Nowadays abdominal surgery is a very common procedure, and is conducted for various disorders involving the gastrointestinal system, liver, kidneys, bladder, spleen, etc.  However, following the completion of abdominal surgery complications are very frequent, having a high toll in terms of morbidity and mortality.  One of the most common complications following abdominal surgery (e.g. radical cystectomy, lower colon surgery, etc) is paralytic ileus.  This is a condition in which the intestines get obstructed due to paralysis of the intestinal wall often resulting in peritonitis and shock.  The conditions occur because the dynamics of the entire gastrointestinal system is altered following abdominal surgery.  In the US itself, treatment of paralytic ileus costs more than one billion dollars every year.  The medical fraternity has tried to utilize several techniques to help prevent paralytic ileus.  These include administering motility agents, having early re-feeding strategies, physiotherapy, etc.
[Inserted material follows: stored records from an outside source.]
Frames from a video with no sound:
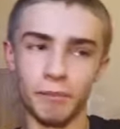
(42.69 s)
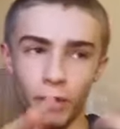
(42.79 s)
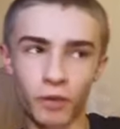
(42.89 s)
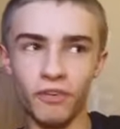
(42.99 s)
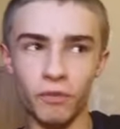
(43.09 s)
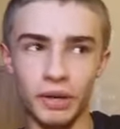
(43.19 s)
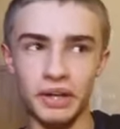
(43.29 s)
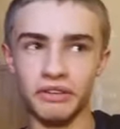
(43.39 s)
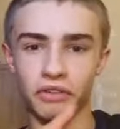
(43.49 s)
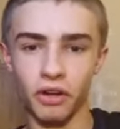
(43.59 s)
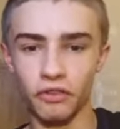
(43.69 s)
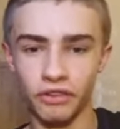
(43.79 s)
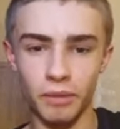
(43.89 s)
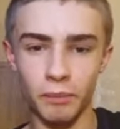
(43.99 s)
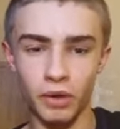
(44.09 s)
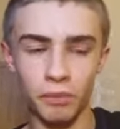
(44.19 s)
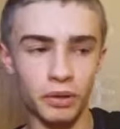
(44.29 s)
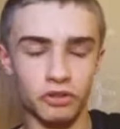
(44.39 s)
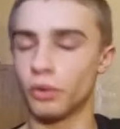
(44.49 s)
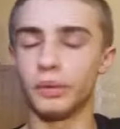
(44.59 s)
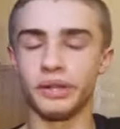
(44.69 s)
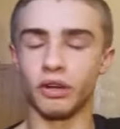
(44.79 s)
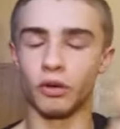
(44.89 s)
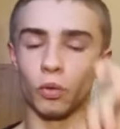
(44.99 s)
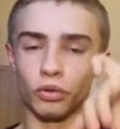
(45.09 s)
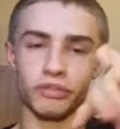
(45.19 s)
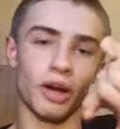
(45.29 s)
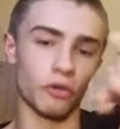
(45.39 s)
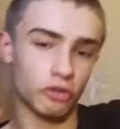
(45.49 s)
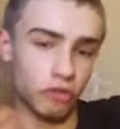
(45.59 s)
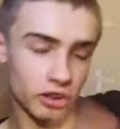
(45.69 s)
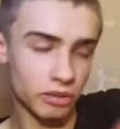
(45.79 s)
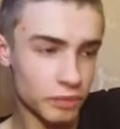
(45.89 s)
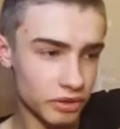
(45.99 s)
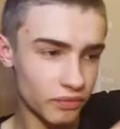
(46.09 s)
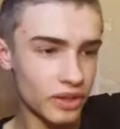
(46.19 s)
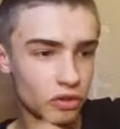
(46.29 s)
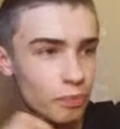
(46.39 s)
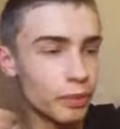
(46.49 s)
both of which is closed at the moment during the Alton Towers Christmas event,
These strategies have shown to be useful in the clinical experiments, but are seldom utilized in the clinical setup.  Till date, the surgeons are not able to help patients much to recover following abdominal surgery.  During the period of operation and recovery several complications can occur from which paralytic ileus, is a more serious complication.  Several factors may contribute in its development including surgical stress, discomfort and pain and the paralysis of the intestinal smooth muscles.  Individuals following surgery may be forced to stay in the hospital for longer period than anticipated due to the development of complications such as postoperative paralytic ileus.  The intestinal function is also affected with several other factors such as the development of nasocomial infections, compromised pulmonary function and duration of the hospital stay.  The treatment of paralytic ileus is a bit complex and requires huge sums of money to be spend by the nation annually.  Some of the treatment measures that may be required include placement of a nasogastric decompression tube, fluid replacements and administration of painkillers (Schuster, 2006, Silen, 2005 & Matros, 2006).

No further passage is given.